- Born: 1929 King's Lynn, England
- Died: November 2021 Barters Island, Maine, USA

= Brenda Bettinson =

British-American artist

Brenda Bettinson (born 1929) is a British-American artist, muralist, radio station art editor, and professor.

==Biography==
Bettinson was born in 1929 in King's Lynn, England. Her father Randall C. Bettinson served in the Royal Engineers Regiment. Bettinson studied art in London, Paris and Rome. In London she studied at Saint Martin's School of Art and passed her exam in 'Arts and Crafts' in 1948. Then from 1948 to 1950, Bettinson attended the Central School of Arts + Crafts. In Paris Bettinson studied at the Academie de la Grande Chaumiere under figure painter Edouard Goerg and then at the Sorbonne she studied and collaborated with Etruscologist Raymond Bloch.

==Career==
Bettinson's first solo exhibition was at the Twenty Brook Street Gallery in London in 1948. In 1949, she had a solo show in Paris and the French critic R. Vrinat wrote, "...this gallery was showing drawings by Brenda Bettinson, born in 1929. What strength, what a creative and visionary temperament! Subjects such as Acheron, Circus, Idols etc. are for this young girl the pretext for drawings which are extremely mordant, violent, searching, this stupefying artist has it all-technical skills and creative personality-to go far, very far."

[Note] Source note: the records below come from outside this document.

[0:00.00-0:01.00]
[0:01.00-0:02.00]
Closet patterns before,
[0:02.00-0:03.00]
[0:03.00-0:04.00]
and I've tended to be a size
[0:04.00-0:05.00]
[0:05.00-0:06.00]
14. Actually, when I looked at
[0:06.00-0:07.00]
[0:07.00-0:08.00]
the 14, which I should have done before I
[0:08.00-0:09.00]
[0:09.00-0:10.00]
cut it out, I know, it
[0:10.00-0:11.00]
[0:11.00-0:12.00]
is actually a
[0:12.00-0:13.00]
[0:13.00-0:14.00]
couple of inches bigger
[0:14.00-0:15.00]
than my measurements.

She painted numerous murals and large panels on commission including works for the Vatican Pavilion at the 1964 New York World's Fair and at Calvary Hospital in the Bronx. Bettinson was the art editor for Riverside Radio WRVR-FM, New York from 1961 to 1965. Later she served as professor of art at Pace University in New York for 27 years until her retirement in 1990 as professor emeritus. Bettinson lectured at the Katonah Gallery, New York and taught in its docent program and was a Society for the Renewal of Christian Art consultant. She won the gold medal from the National Arts Club, New York in 1966.

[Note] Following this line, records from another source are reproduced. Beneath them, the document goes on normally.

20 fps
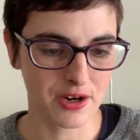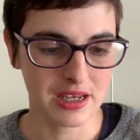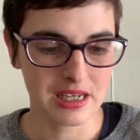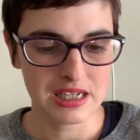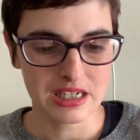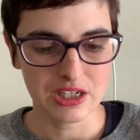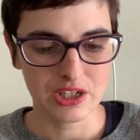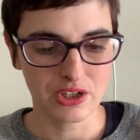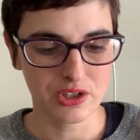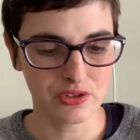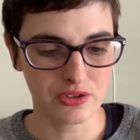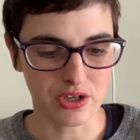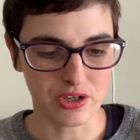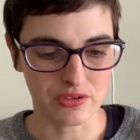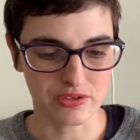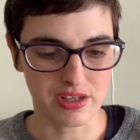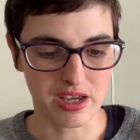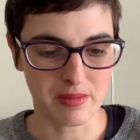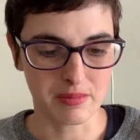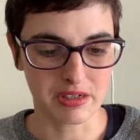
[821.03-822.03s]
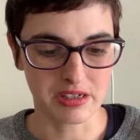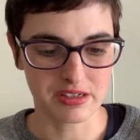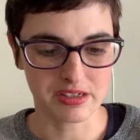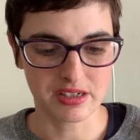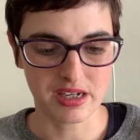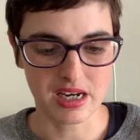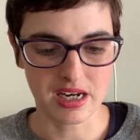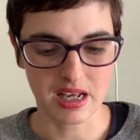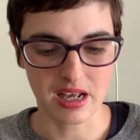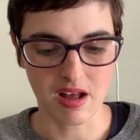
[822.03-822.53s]
who knows how much
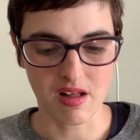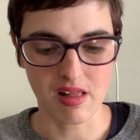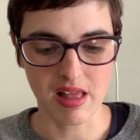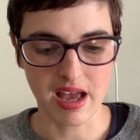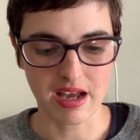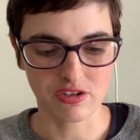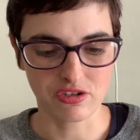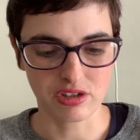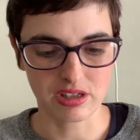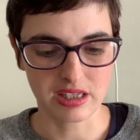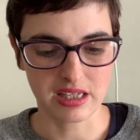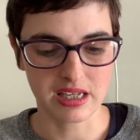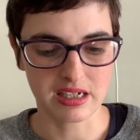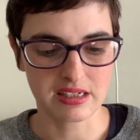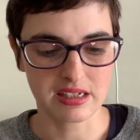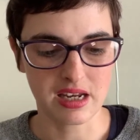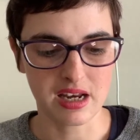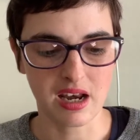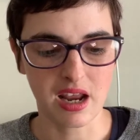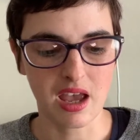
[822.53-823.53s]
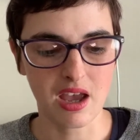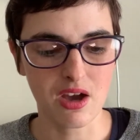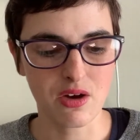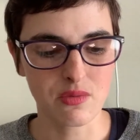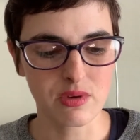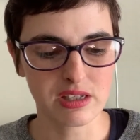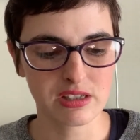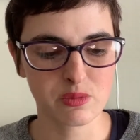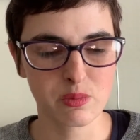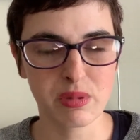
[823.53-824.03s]
knitting I'll actually get done. I always
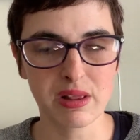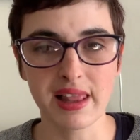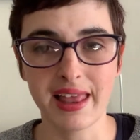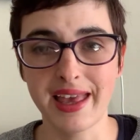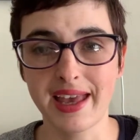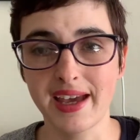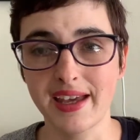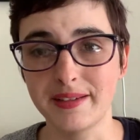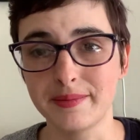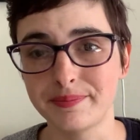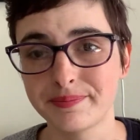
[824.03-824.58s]
plan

After retiring from the academic world, Bettinson moved to Barter's Island, Maine and continued to produce work.
In addition to Mathias Fine Art gallery in Trevett, Bettinson has shown her work at Unity College, Bates College, the Center for Maine Contemporary Art, the Ogunquit Museum of American Art and the Holocaust and Human Rights Center of Maine on the campus of the University of Maine at Augusta.

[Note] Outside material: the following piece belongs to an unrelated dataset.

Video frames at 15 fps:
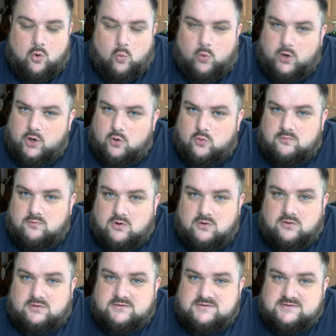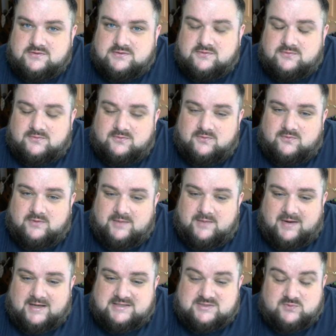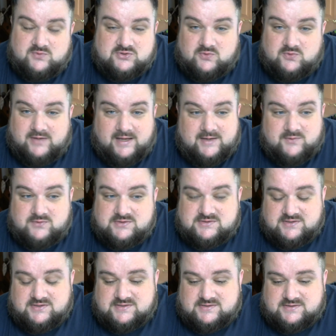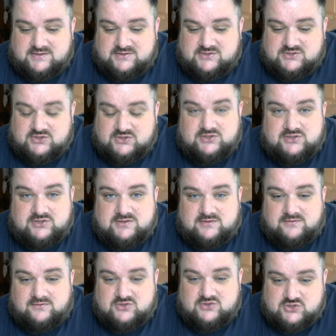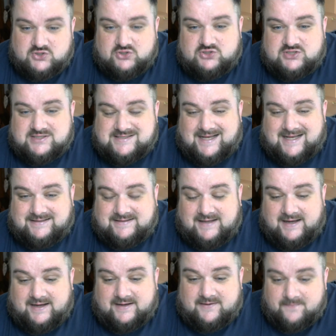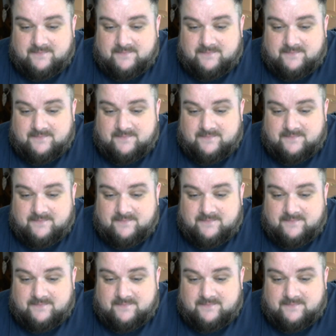we all mourned when he passed, and it was just such a sad day.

In her final years Bettinson's studio output had focused on imagery about war. "Seeking a way to express antiwar feelings brought on by the military conflicts in Iraq, Afghanistan and elsewhere...She started with the Trojan War, and in 2015 she began the first of two series related to World War I." Her last series of paintings is called Ravensbrück: You Are Not Forgotten. This series dealt with the conditions in the Second World War women's concentration camp at Ravensbrück.